*** Exercise material Section Begins ***
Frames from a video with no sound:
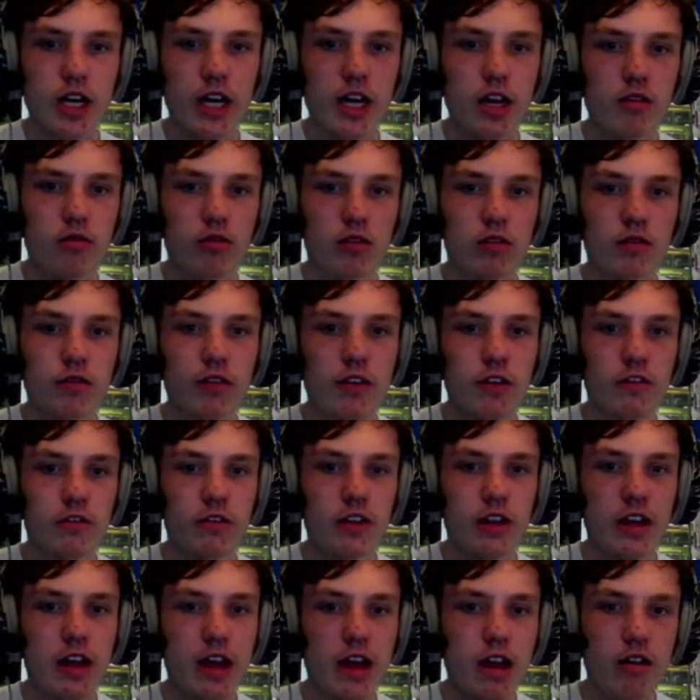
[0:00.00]
Are you
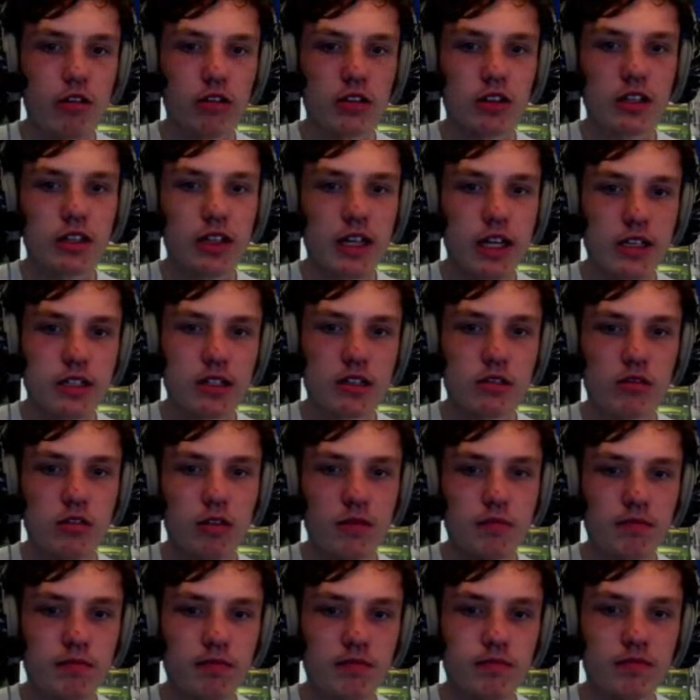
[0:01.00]
150? Yeah, on the classic
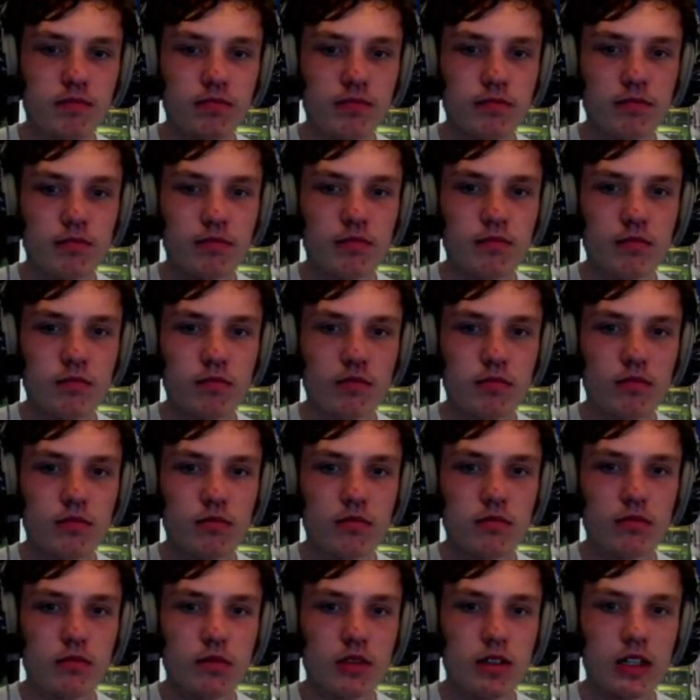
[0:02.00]
one.
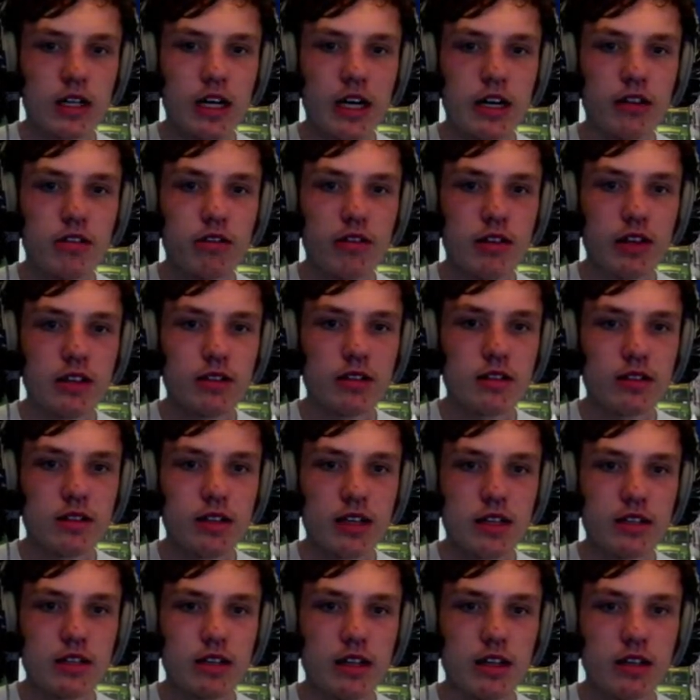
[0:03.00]
And how you doing
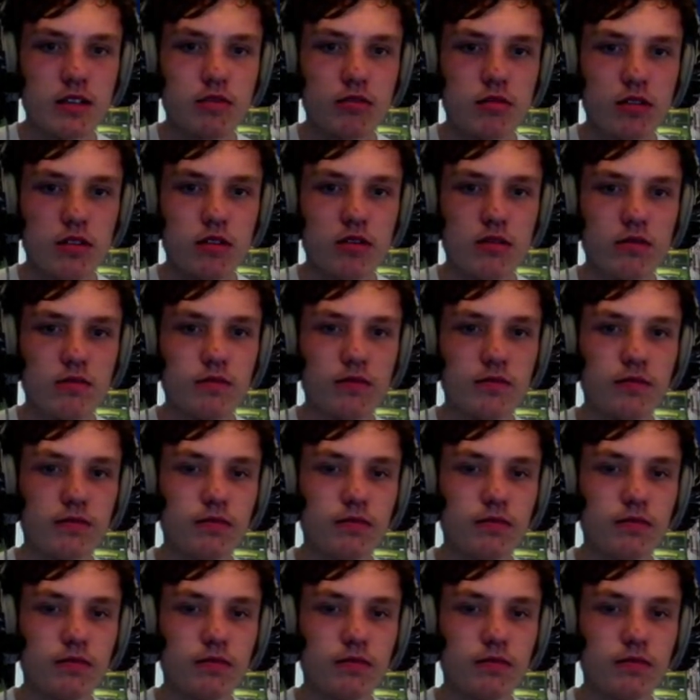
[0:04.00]
Intercity as well?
*** Exercise material Section Ends ***
Goal of the exercise: Write out the entries above word for word. Do not include the pictures.

Answer to this problem:
Frames from a video with no sound:
[0:00.00]
Are you
[0:01.00]
150? Yeah, on the classic
[0:02.00]
one.
[0:03.00]
And how you doing
[0:04.00]
Intercity as well?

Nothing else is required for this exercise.